Shinycat · 16/03/2018 20:46

Yep this girl has no chance of a lawyer helping her. She was only there a few weeks! She has a lot of growing up to do!

Shinycat · 16/03/2018 20:47

I am going to agree with @MrsDesiree. (and belleandbeast.) You are BOTH in the wrong. You got a job you knew she wasn't qualified for, and would probably be shit at! As well as knowing she was flaky. And she is obviously immature, entitled, and useless.

I have to admit also, hell would freeze over before I got a mate a job.

My DH is a manager in a big company, and is part of the team responsible for hiring people, and promotions, and training etc, and he (and I) and ALWAYS having people asking for a job.

We even have people asking him to get a job for their brother, their son, their niece etc etc, like my DH can just magic up a job for some person he doesn't even fucking know!

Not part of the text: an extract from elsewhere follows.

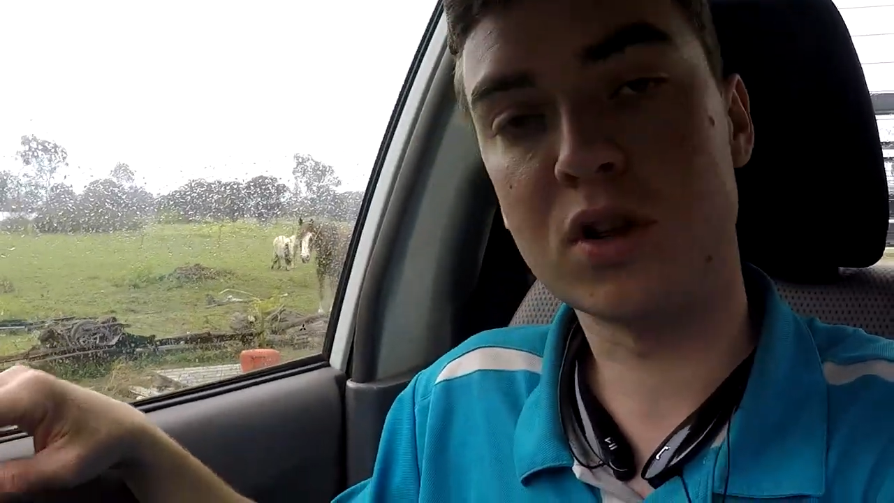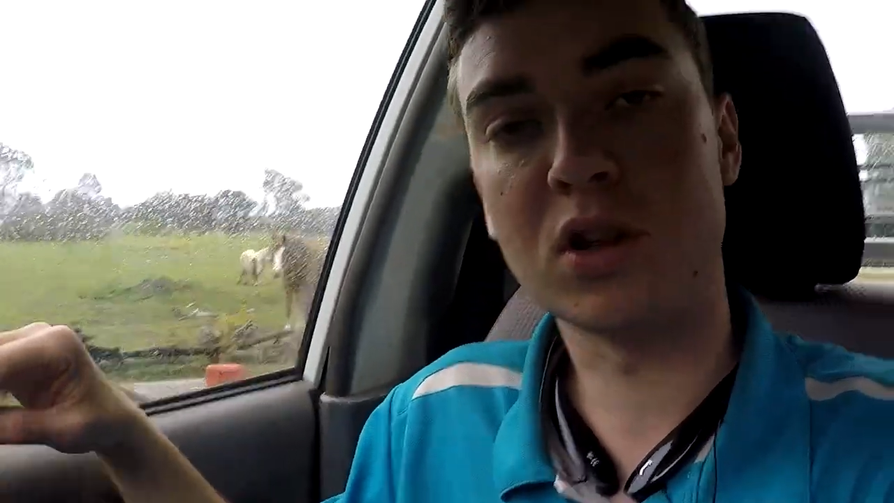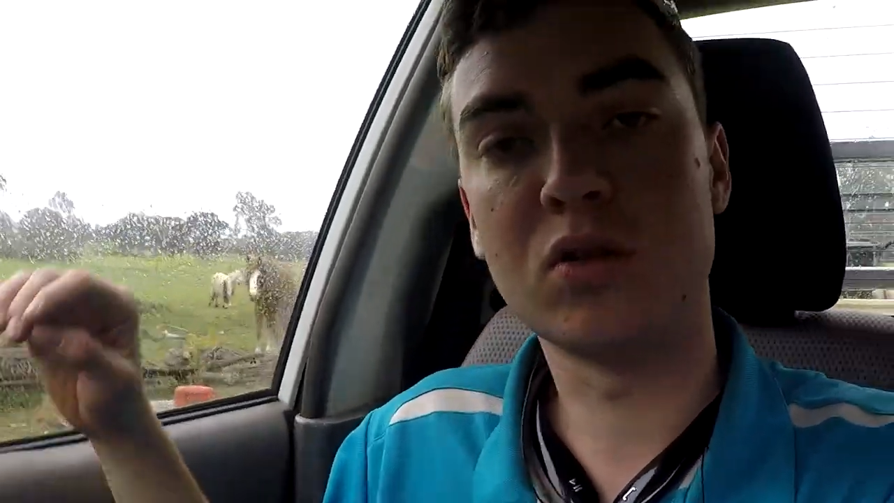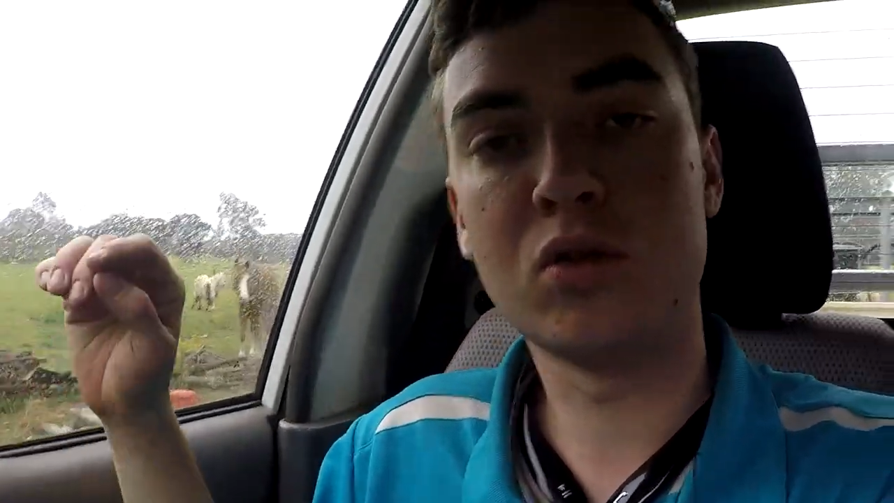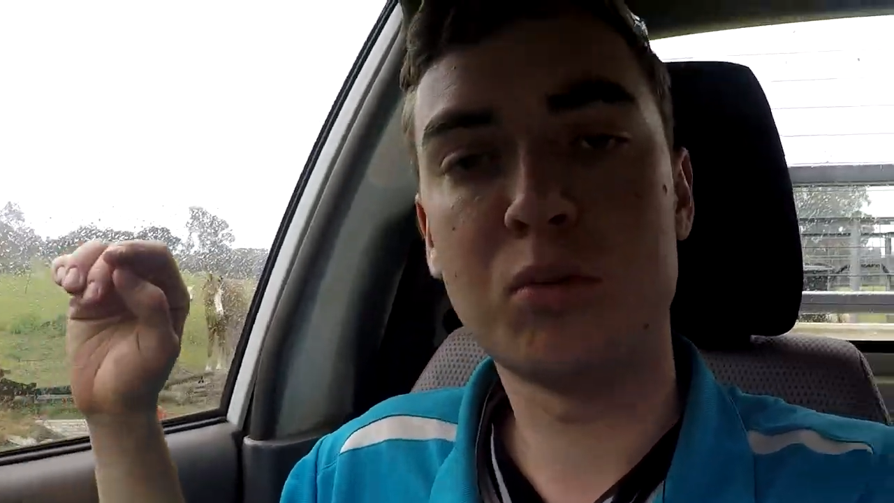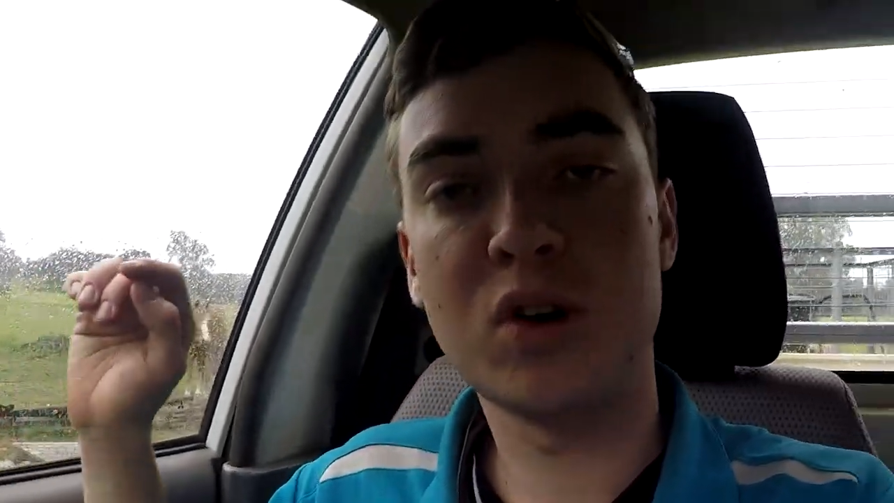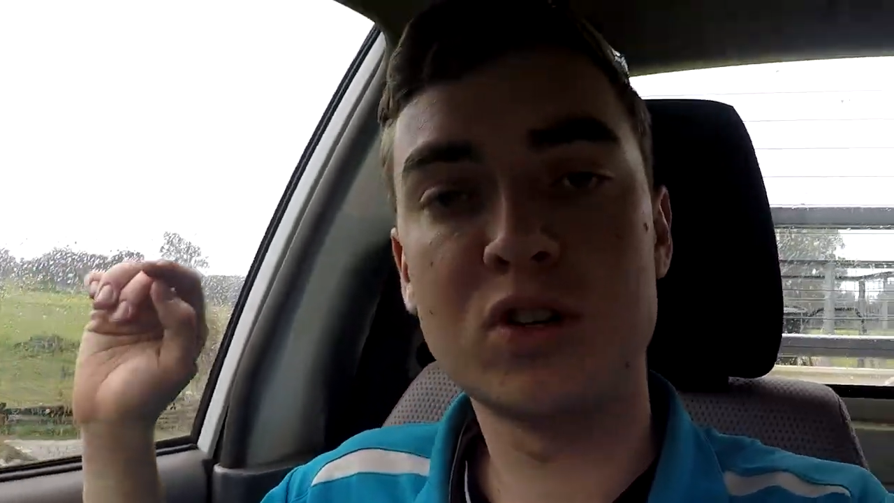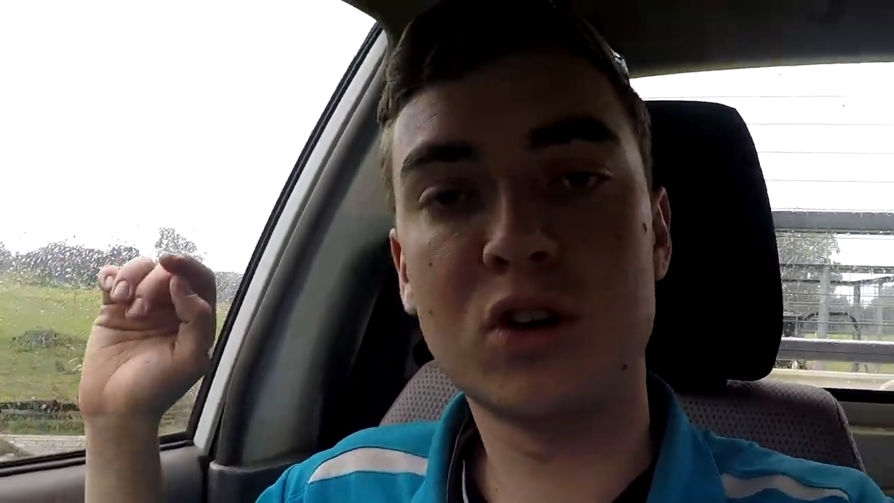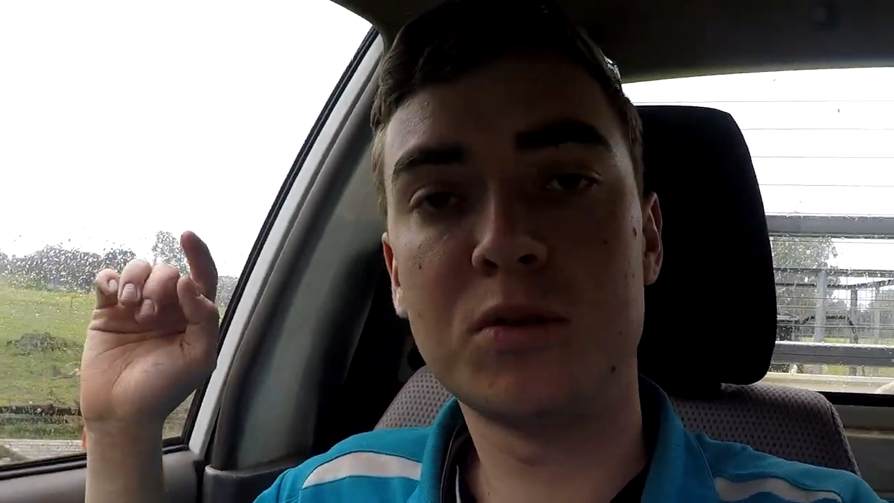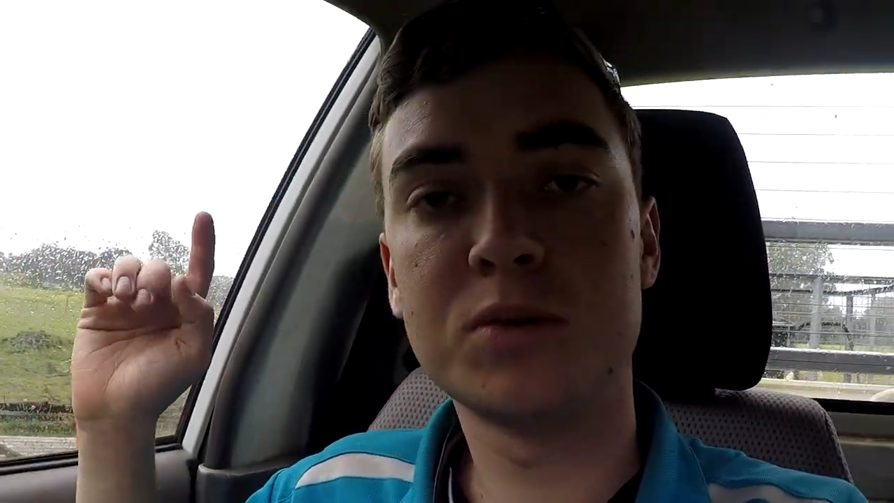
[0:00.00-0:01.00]
all the lawn mowing
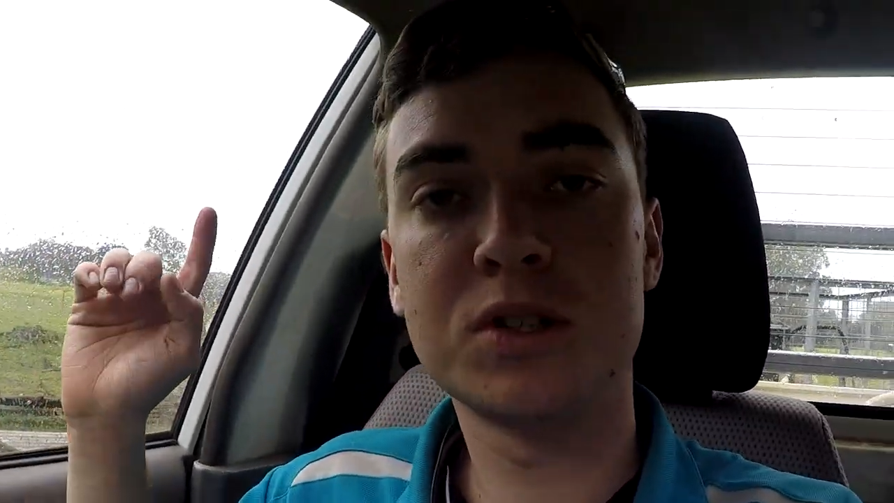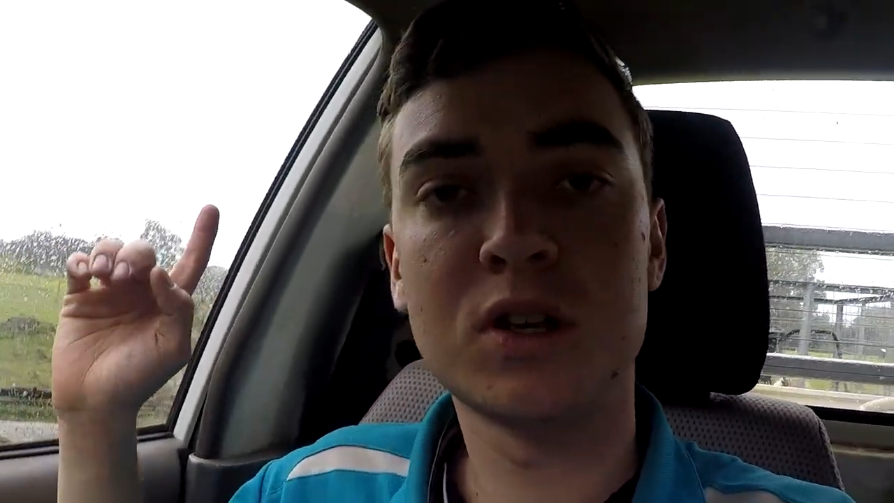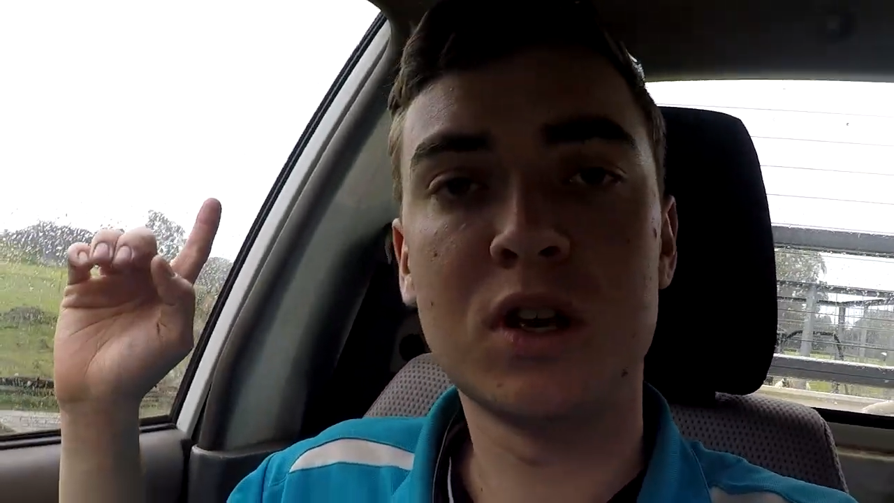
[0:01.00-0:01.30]
jobs.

And even if there IS a job, give it to this person just coz they are an extended-family member of a neighbour or acquaintance. Some people, honestly! Hmm

@Belleandbeast

Somebody more deserving who would have made the most of the opportunity lost out to your friend, who got the job because of your nepotism.

Hopefully Belle, the company still have the application forms and other interviewees, so someone else (more deserving) can have the job!